WORK REQUIRED: The response should repeat word for word every line below from the one with "[0:08.00-0:09.00]" to the one with "Word for word: bathe", inclusive, and nothing else; leave pictures out.

PROVIDED INFORMATION:
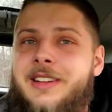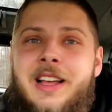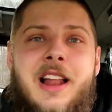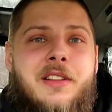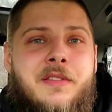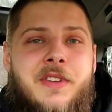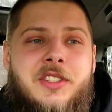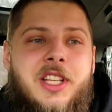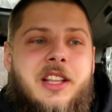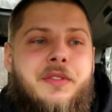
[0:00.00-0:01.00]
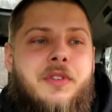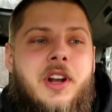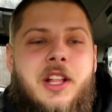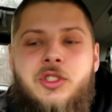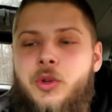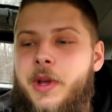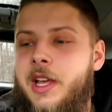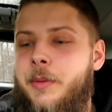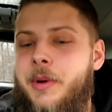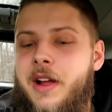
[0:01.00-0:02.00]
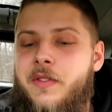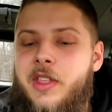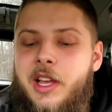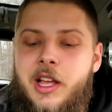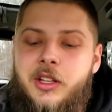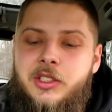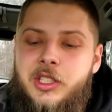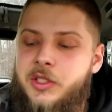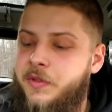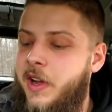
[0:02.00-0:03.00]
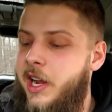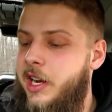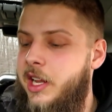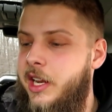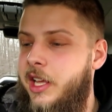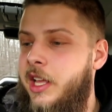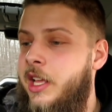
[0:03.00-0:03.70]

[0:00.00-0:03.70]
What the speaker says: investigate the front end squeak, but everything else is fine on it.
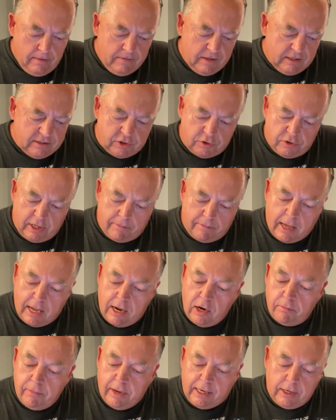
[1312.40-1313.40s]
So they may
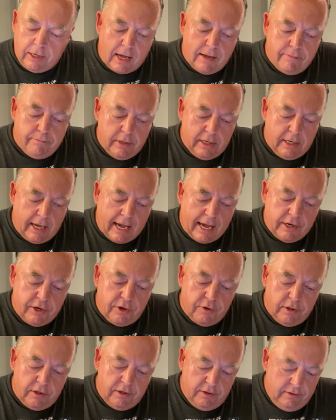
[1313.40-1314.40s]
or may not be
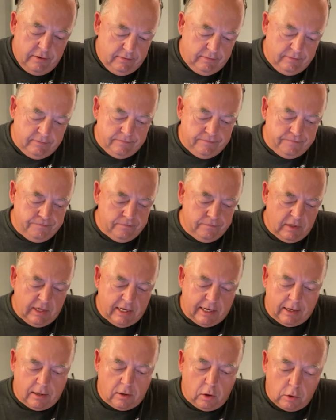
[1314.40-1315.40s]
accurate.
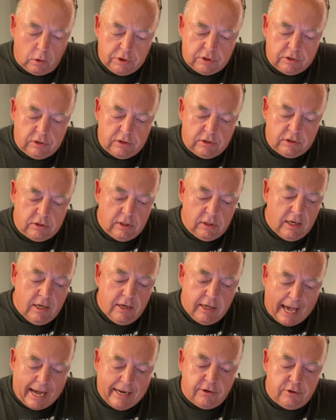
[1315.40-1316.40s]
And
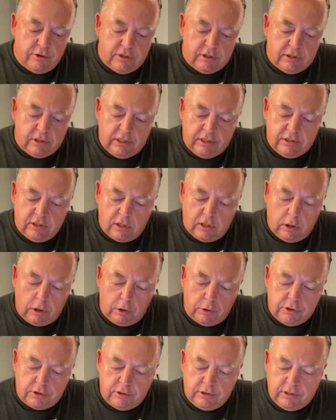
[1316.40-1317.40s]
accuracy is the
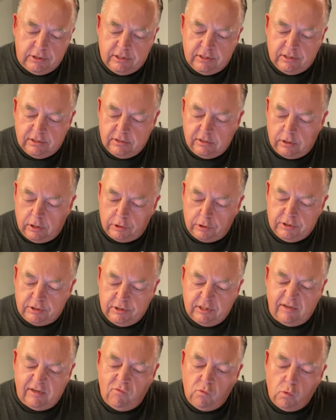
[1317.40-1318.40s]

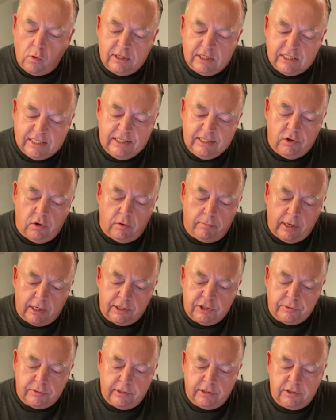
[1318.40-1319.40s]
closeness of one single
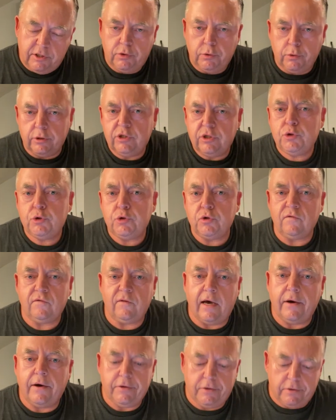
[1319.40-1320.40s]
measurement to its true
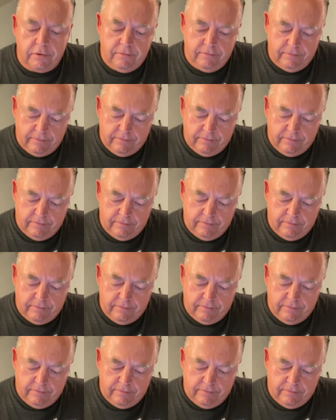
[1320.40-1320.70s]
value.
---
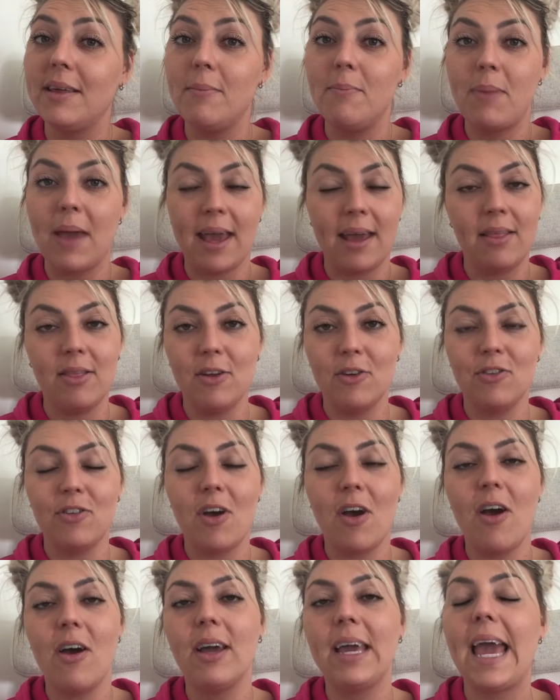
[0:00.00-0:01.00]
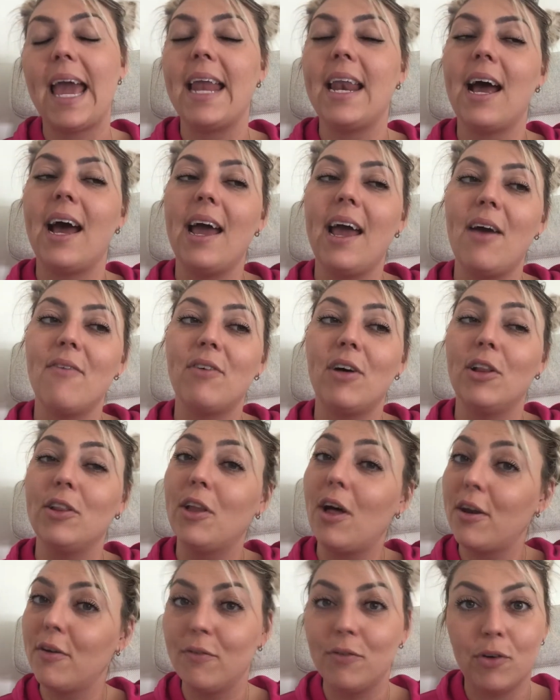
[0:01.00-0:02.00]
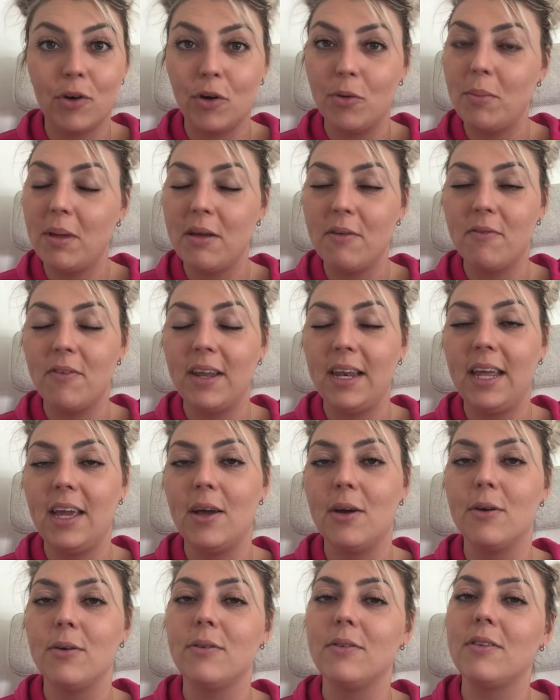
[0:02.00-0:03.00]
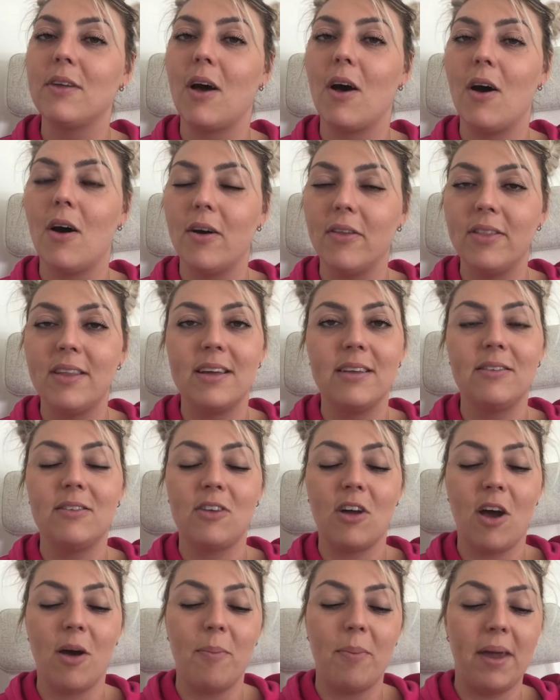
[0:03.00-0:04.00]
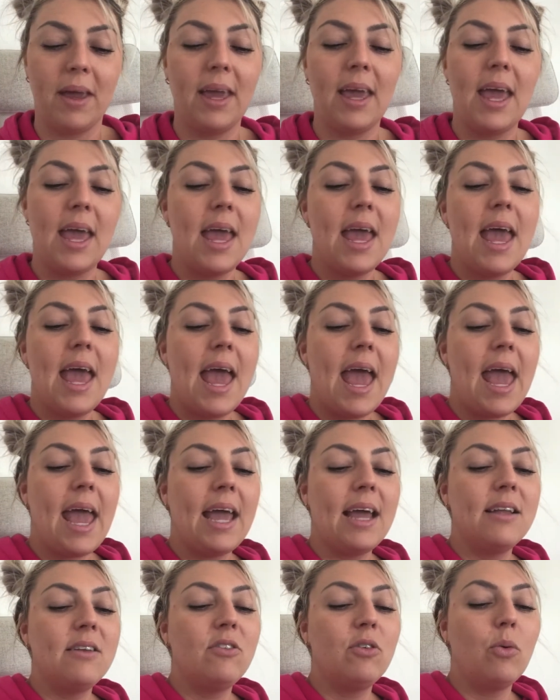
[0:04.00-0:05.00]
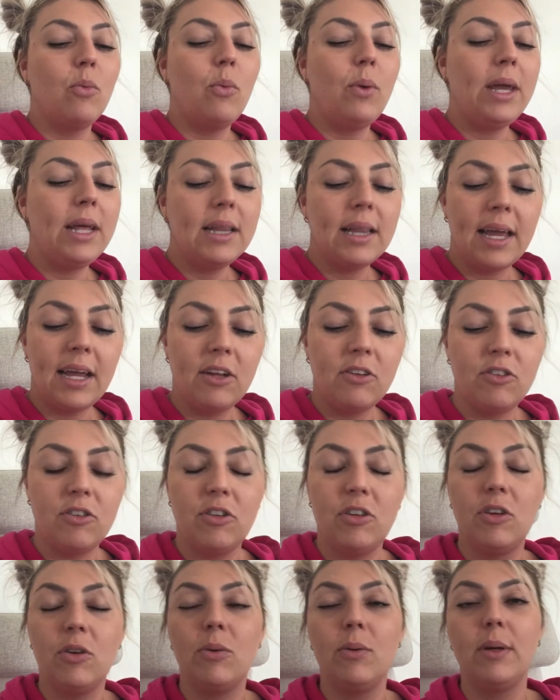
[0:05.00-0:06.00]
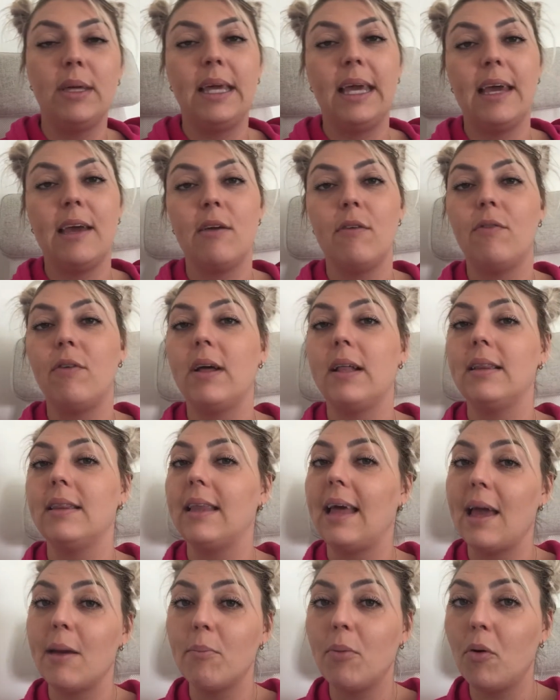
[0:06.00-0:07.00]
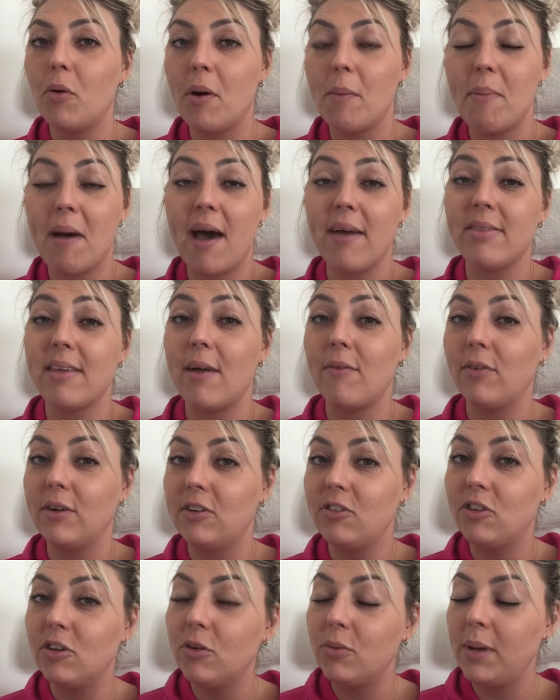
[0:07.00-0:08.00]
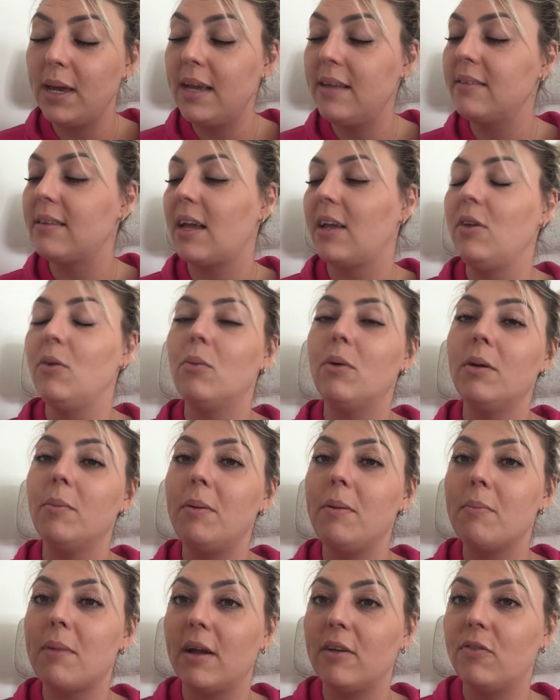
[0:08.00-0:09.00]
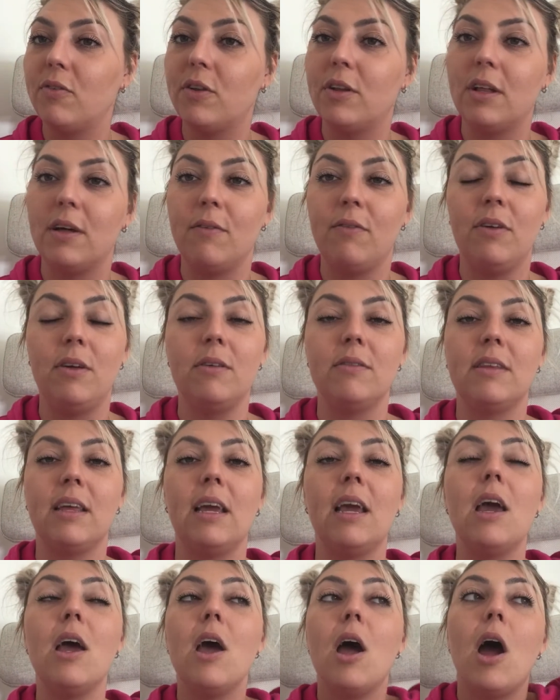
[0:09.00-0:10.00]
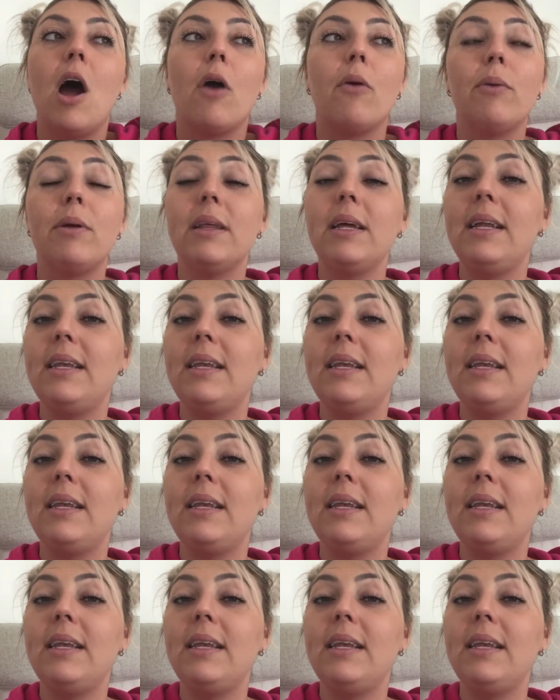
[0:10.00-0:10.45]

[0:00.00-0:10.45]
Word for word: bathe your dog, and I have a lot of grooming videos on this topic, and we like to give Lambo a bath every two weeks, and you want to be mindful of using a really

WRITTEN SOLUTION:
[0:08.00-0:09.00]
[0:09.00-0:10.00]
[0:10.00-0:10.45]

[0:00.00-0:10.45]
Word for word: bathe your dog, and I have a lot of grooming videos on this topic, and we like to give Lambo a bath every two weeks, and you want to be mindful of using a really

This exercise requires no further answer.